The financial costs of agricultural crime is an unacceptable burden and one that cannot be written off as part and parcel of life in rural Ireland.
That is the blunt observation of ICSA president Patrick Keny, who was speaking following the publication of the second tranche of ICSA’s Agricultural Crime Survey undertaken with Waterford Institute of Technology. The focus of this tranche is the Financial Costs of Agricultural Crime in Ireland.
“We now have proof that agricultural crime is hitting farmers’ pockets at a time when most are struggling to make ends meet at all. Theft, vandalism and fly-tipping all have serious cost implications for farmers, as do increased insurance premiums when farmers have to make a claim. The report is hugely important as determining the costs of agricultural crime provides the justification for spending scarce resources on tackling the issue,” he said.
The results of the survey indicate for the first time the true costs of agricultural crime to the farm business. The report also found that many farmers were reluctant to report thefts due to the risk of rising insurance premiums. It found that on average farmers were willing to take a financial hit of €1,771.00 rather than report the incident.

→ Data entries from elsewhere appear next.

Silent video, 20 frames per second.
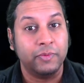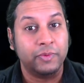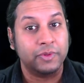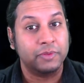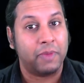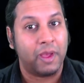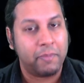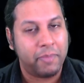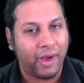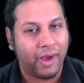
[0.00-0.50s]
with
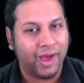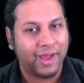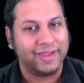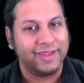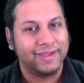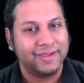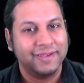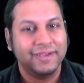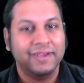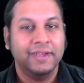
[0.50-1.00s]
my
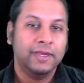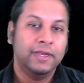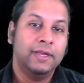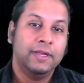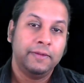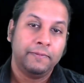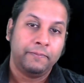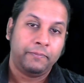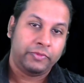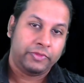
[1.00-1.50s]
party.
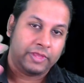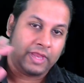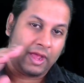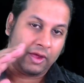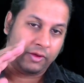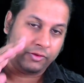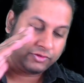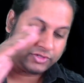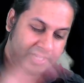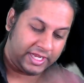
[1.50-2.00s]
Now,
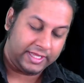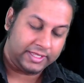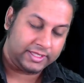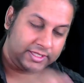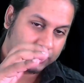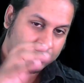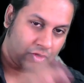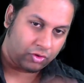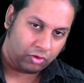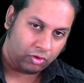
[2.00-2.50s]
you take
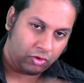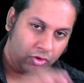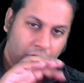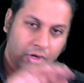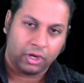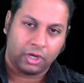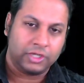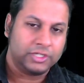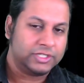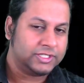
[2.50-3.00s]
these core
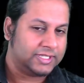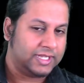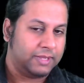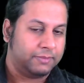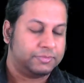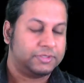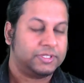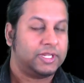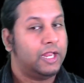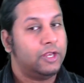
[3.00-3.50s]

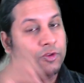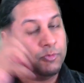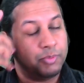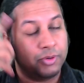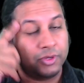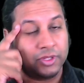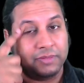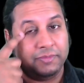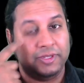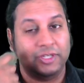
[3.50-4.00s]
concepts and you
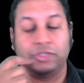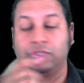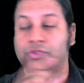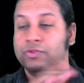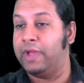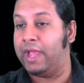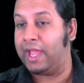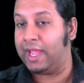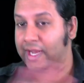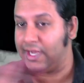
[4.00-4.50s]
put them
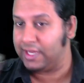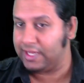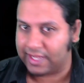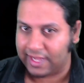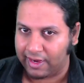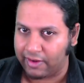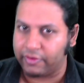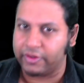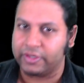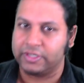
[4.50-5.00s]
into any
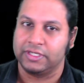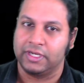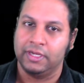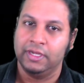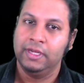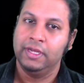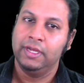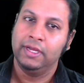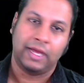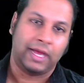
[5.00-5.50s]
character.
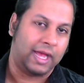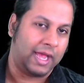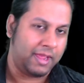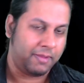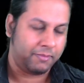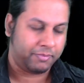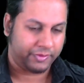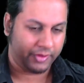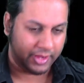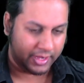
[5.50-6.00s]
I
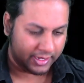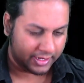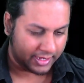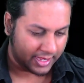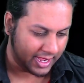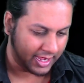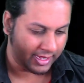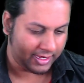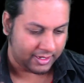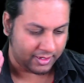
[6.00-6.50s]
am playing
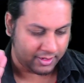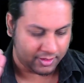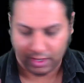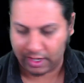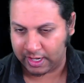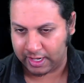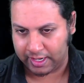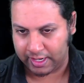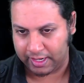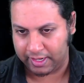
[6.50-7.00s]
a
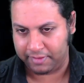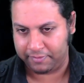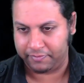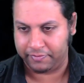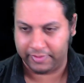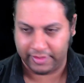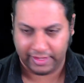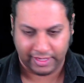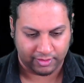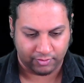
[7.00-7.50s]

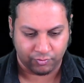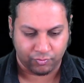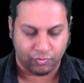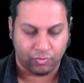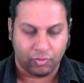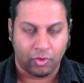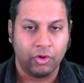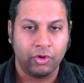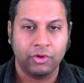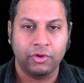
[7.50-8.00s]

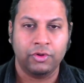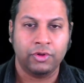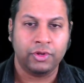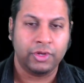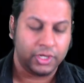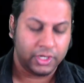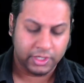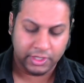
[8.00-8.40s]
rogue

Commenting on the survey findings ICSA rural development chairman Seamus Sherlock, said, “As well as the financial cost, there is also the unseen cost of fear and stress caused when your home or farm has been targeted by criminals. We are witnessing the whole fabric of rural society being decimated with farmers feeling more and more isolated and side-lined. Nobody should have to live in a state of constant fear and anxiety.”